- ABOUT THIS EXERCISE: Omit the pictures. Transcribe exactly the lines below, from the one with "[0:02.13-0:03.20]" up to and including the last.

- Stored items:
•••

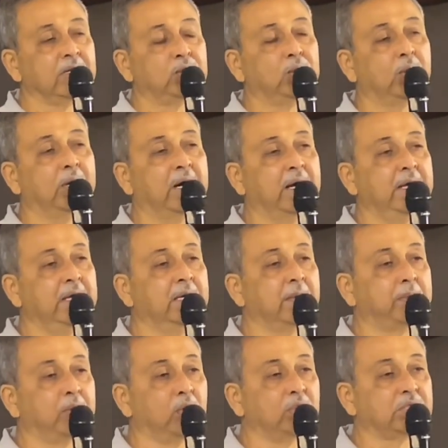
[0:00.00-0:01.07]
So I
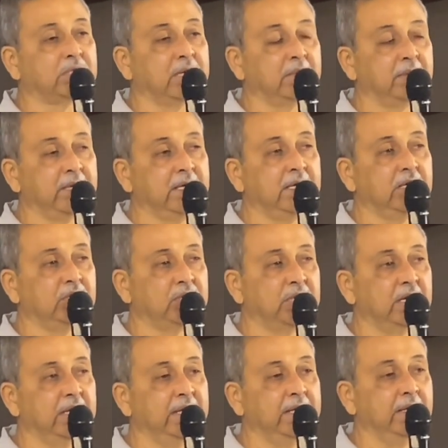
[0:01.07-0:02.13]
approached him.
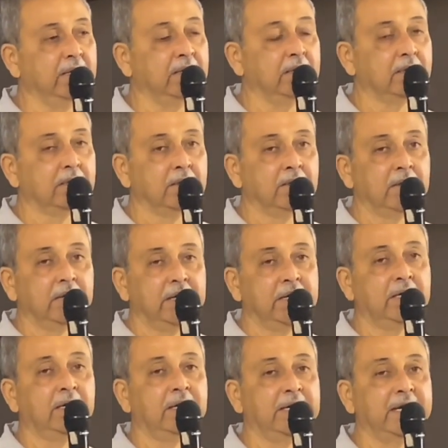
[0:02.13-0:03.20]
Initially,
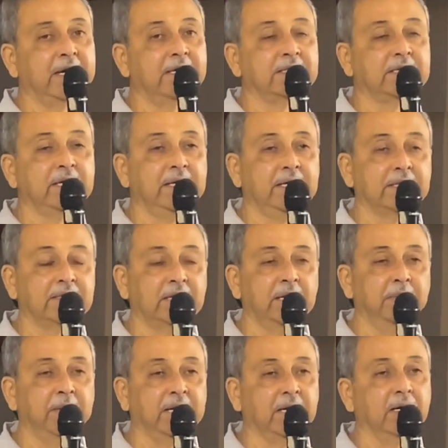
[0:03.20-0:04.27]
he didn't take it
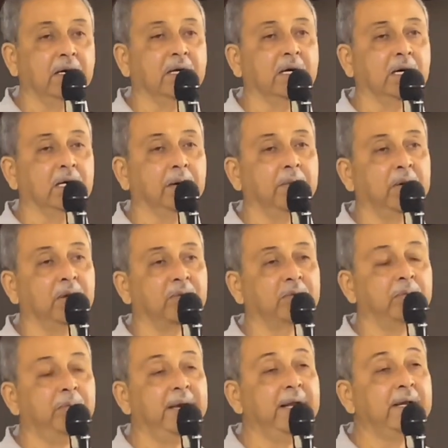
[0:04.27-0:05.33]
seriously, but a couple
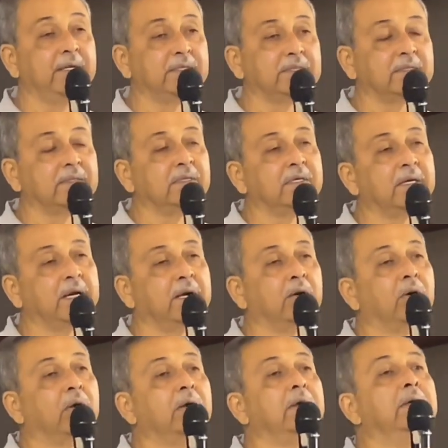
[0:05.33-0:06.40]
of mails and
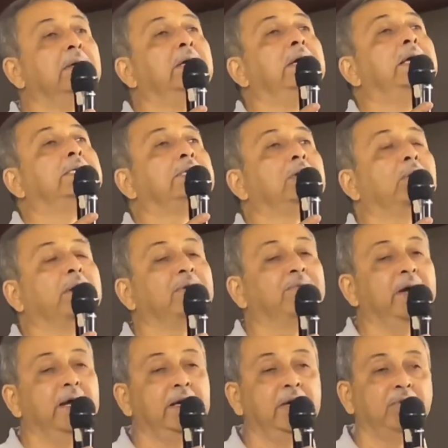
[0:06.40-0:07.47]
all. He said, okay,
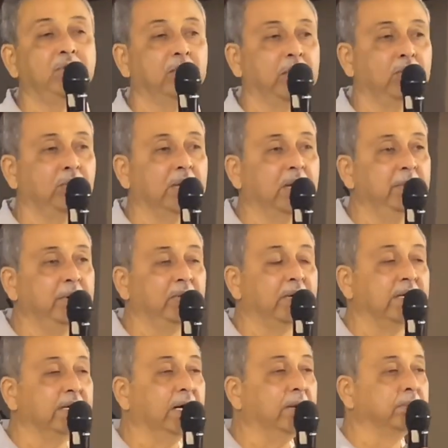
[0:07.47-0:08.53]
fine, if you want to come, you
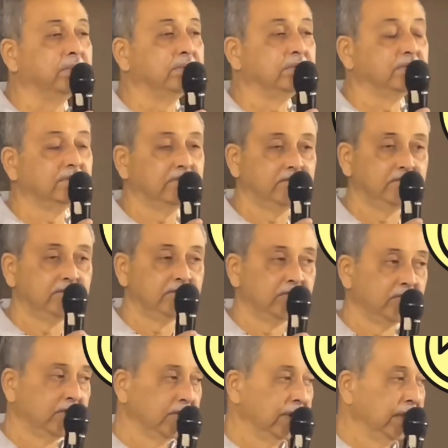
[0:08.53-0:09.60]
can come.
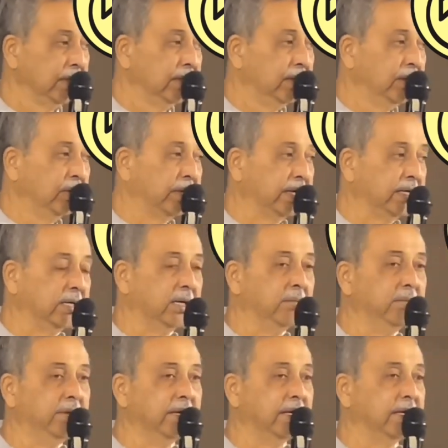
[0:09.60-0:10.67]
You can
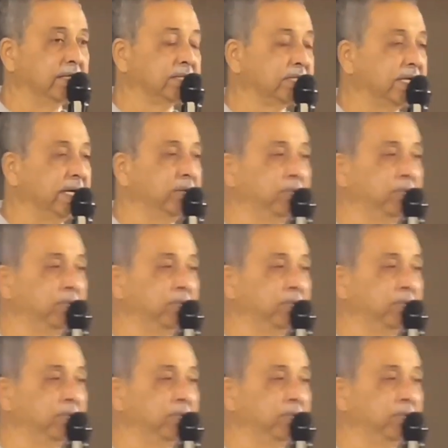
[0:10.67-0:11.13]
come and stay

•••

- ANSWER:
[0:02.13-0:03.20]
Initially,
[0:03.20-0:04.27]
he didn't take it
[0:04.27-0:05.33]
seriously, but a couple
[0:05.33-0:06.40]
of mails and
[0:06.40-0:07.47]
all. He said, okay,
[0:07.47-0:08.53]
fine, if you want to come, you
[0:08.53-0:09.60]
can come.
[0:09.60-0:10.67]
You can
[0:10.67-0:11.13]
come and stay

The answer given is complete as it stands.